Overview
- Status: Functioning
- Owner: Sri Lanka Railways
- Termini: Gal Oya Junction; Trincomalee;
- Stations: 7

Service
- Type: Regional rail
- System: Sri Lanka Railways
- Operator(s): Sri Lanka Railways

History
- Opened: 1927; 98 years ago

Technical
- Line length: 70 km (43 mi)
- Number of tracks: 1
- Track gauge: 1,676 mm (5 ft 6 in)
- Electrification: No

= Trincomalee line =

Railway line in Sri Lanka

The Trincomalee line is a railway line in Sri Lanka.
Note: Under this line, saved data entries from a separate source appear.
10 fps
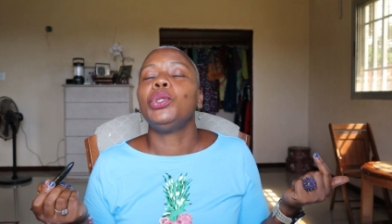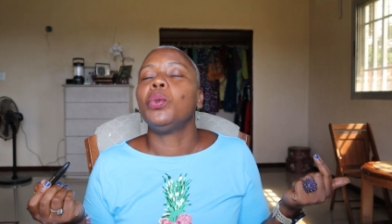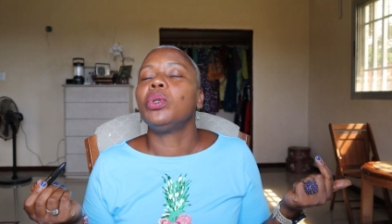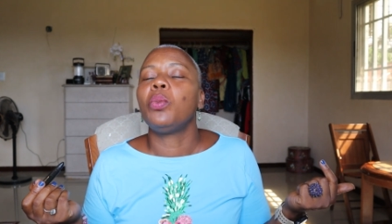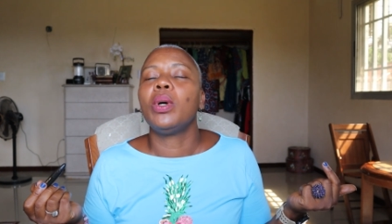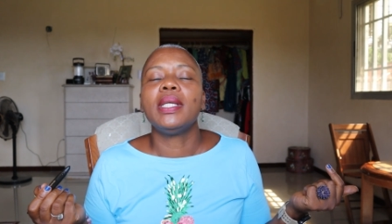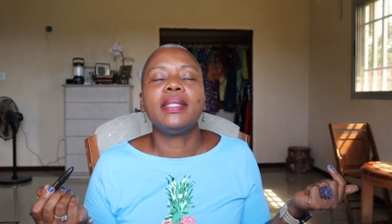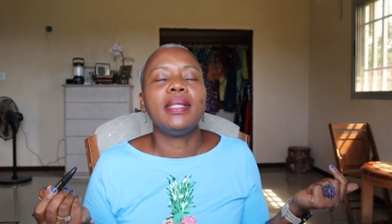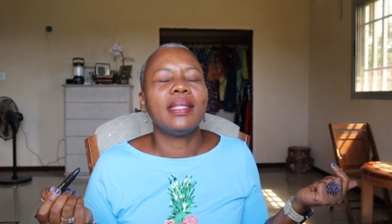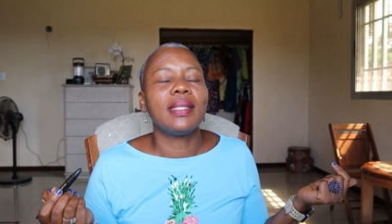You
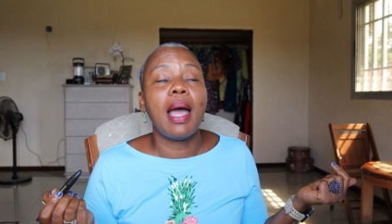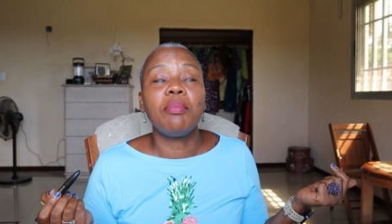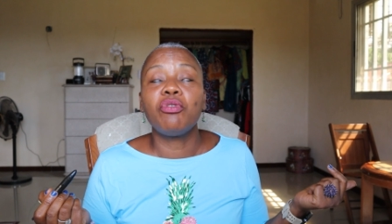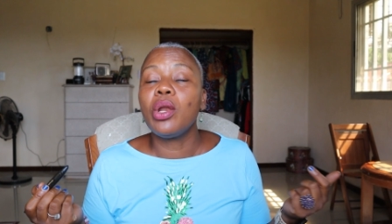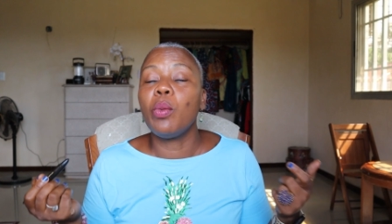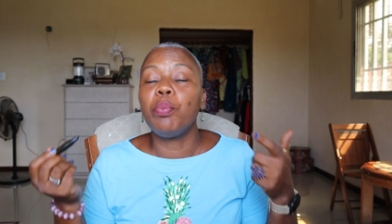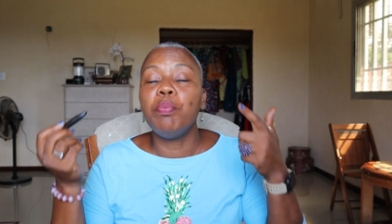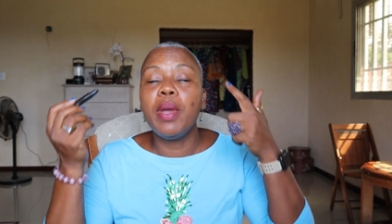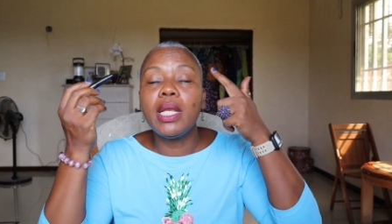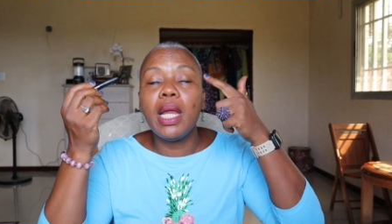is this? I'm trying to
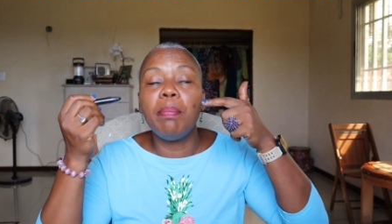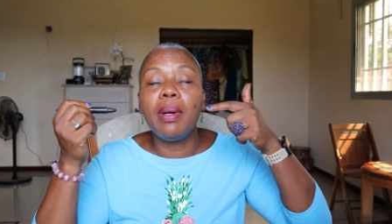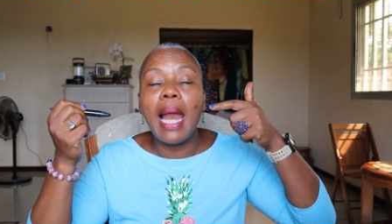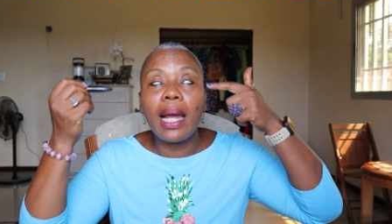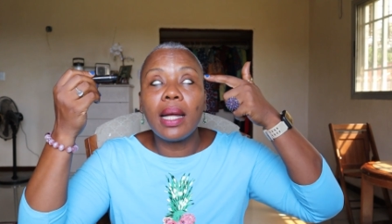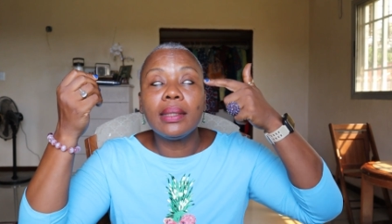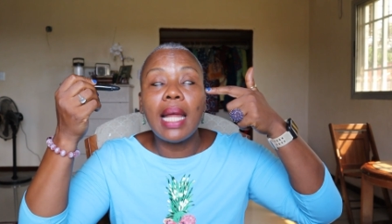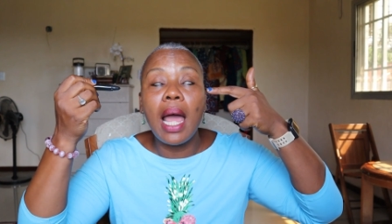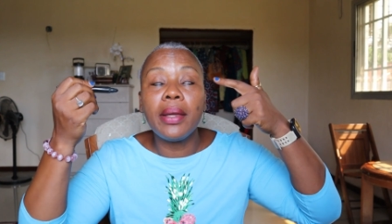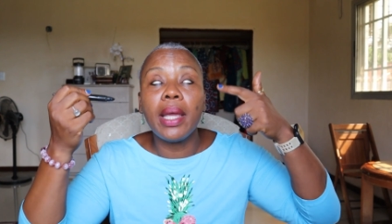make the black
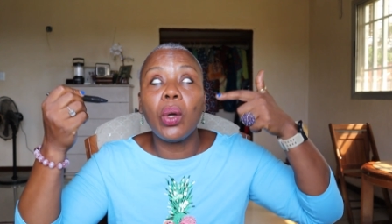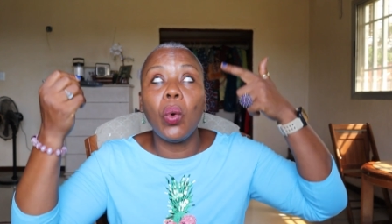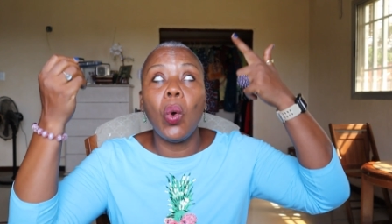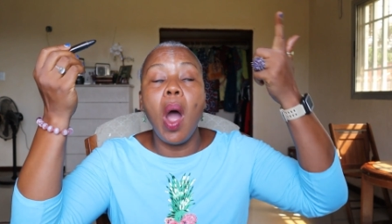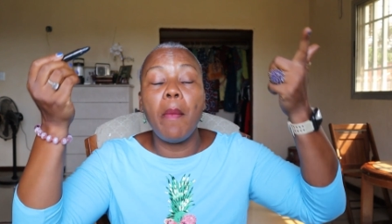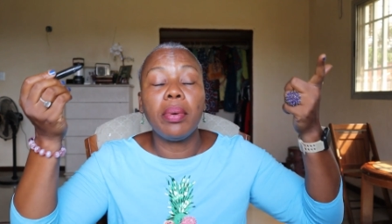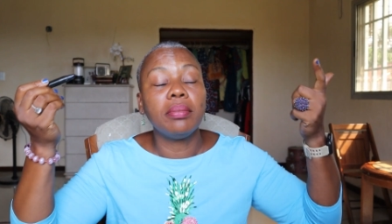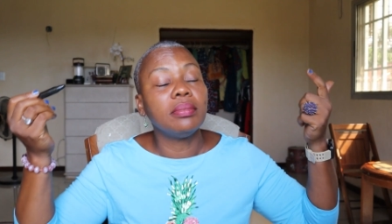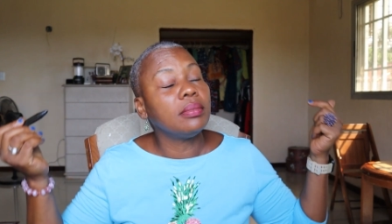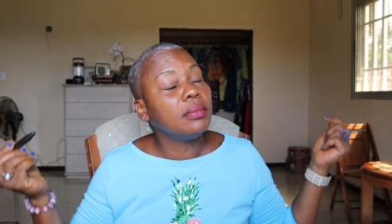down here go up.
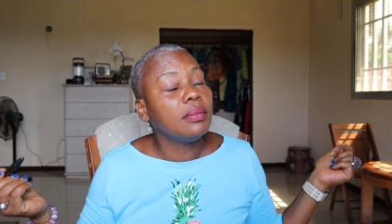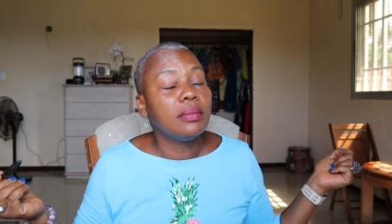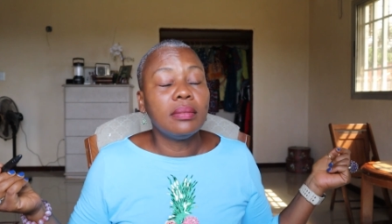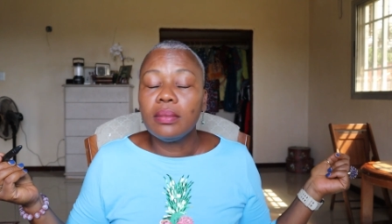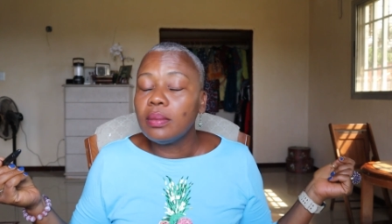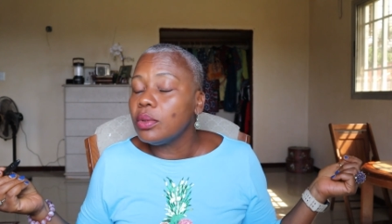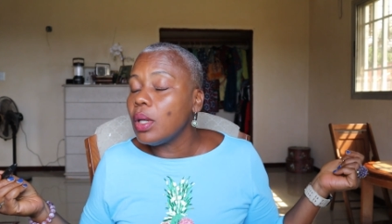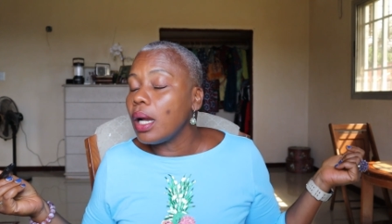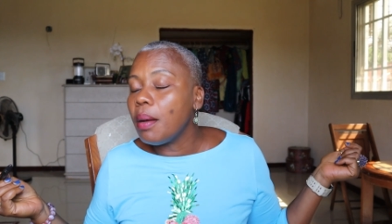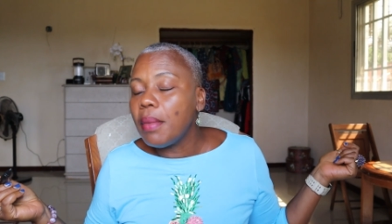
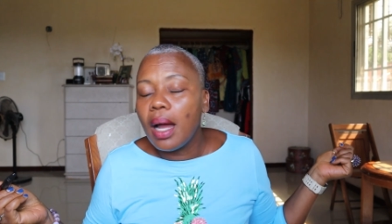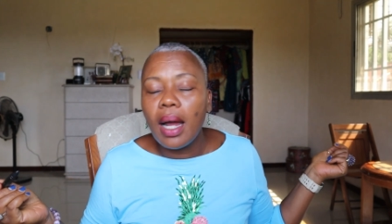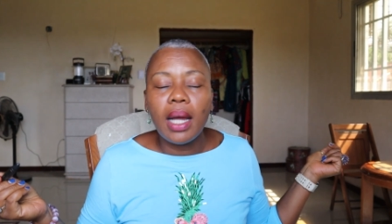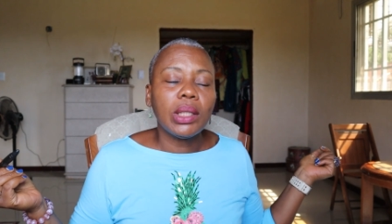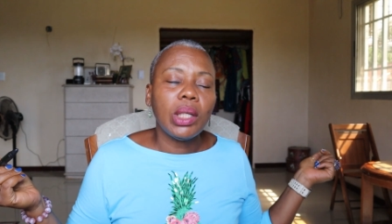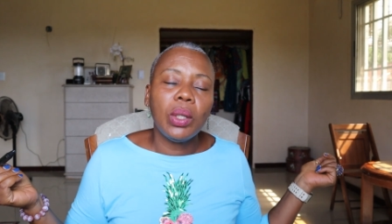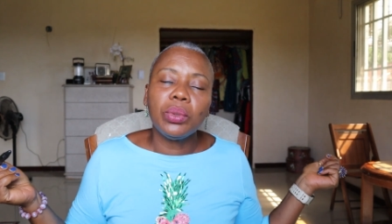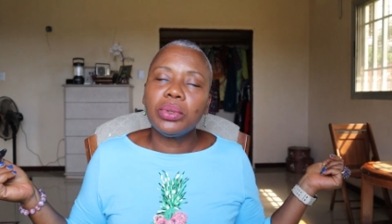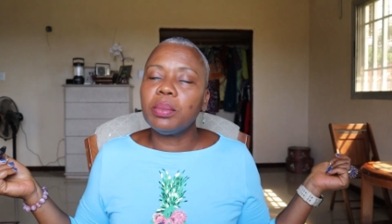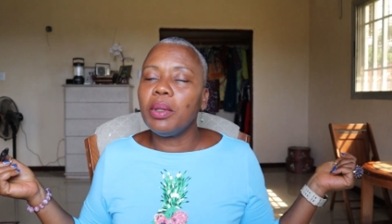So I got my eyes
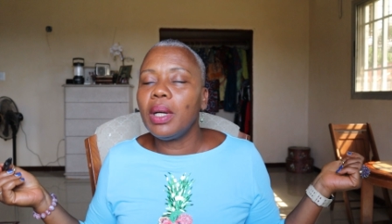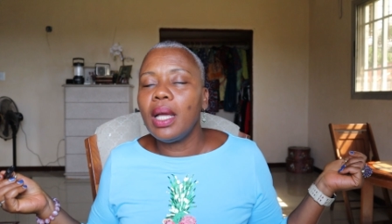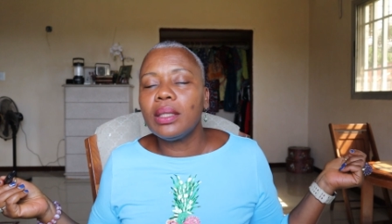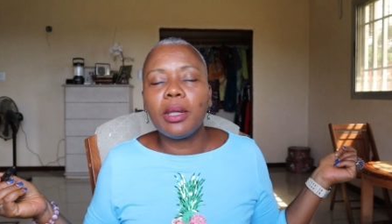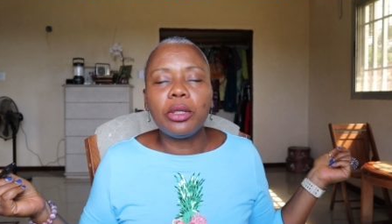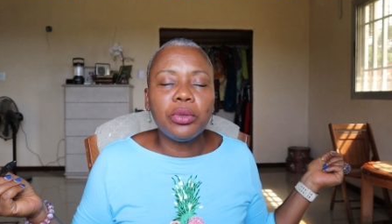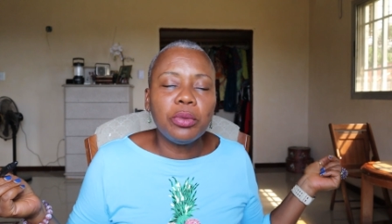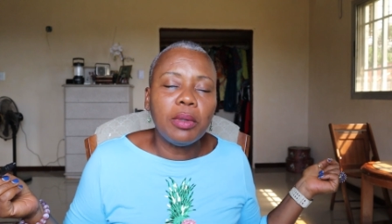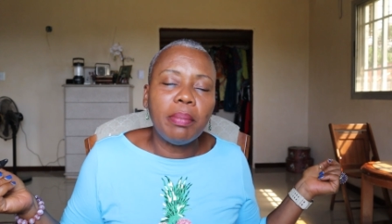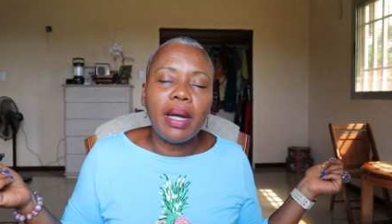closed. But what else gonna do
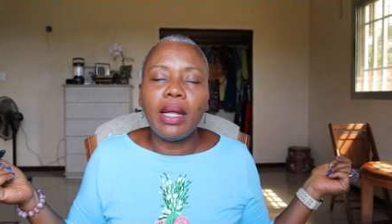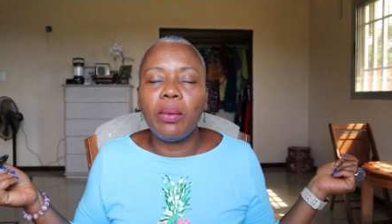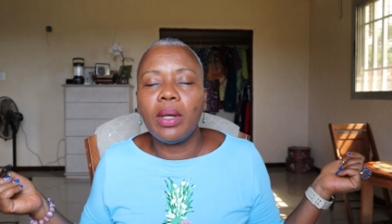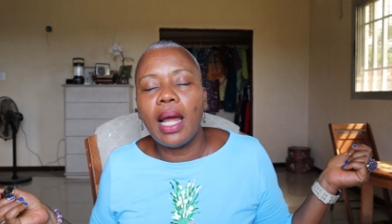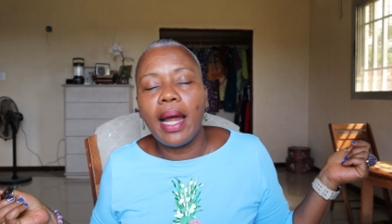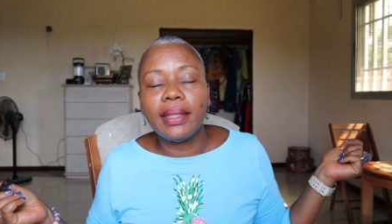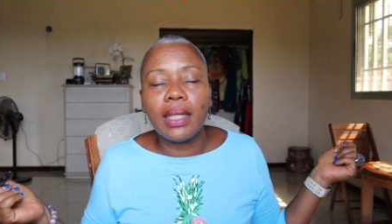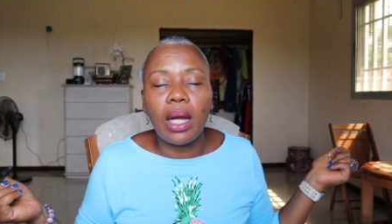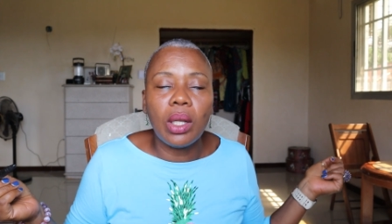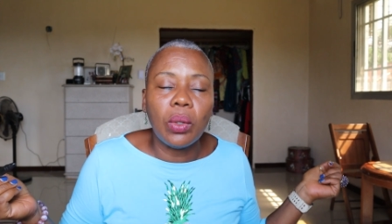with my body when the
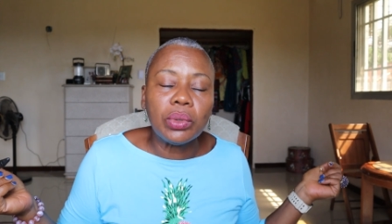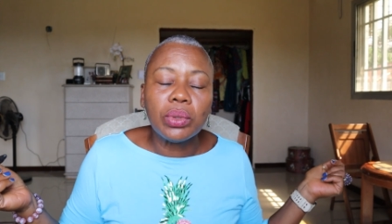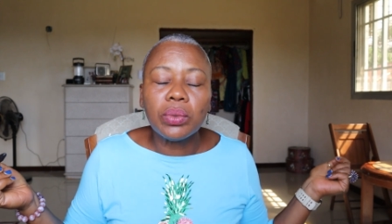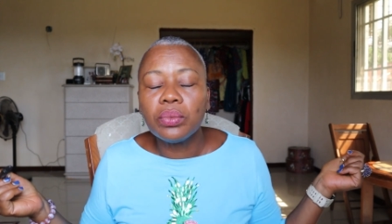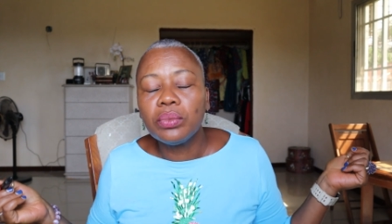eyes are closed?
Branching off the Batticaloa line at Gal Oya Junction, the line heads north-east through North Central and Eastern provinces before terminating at the eastern city of Trincomalee. The line is 70 km long and has nine stations. The line opened in 1927. The rail line was originally called the Batticaloa-Trincomalee Light Railway, as only locomotives with light axle loads were permitted. The circuitous route led to some rail employees wondering if the construction costs were paid on a mileage basis, with a manager stating "it followed the path of an intelligent cow". In the 1950s the route was deviated removing a number of sharp curves and steep gradients together with a switch to heavier rails to match the rest of the country's rail system.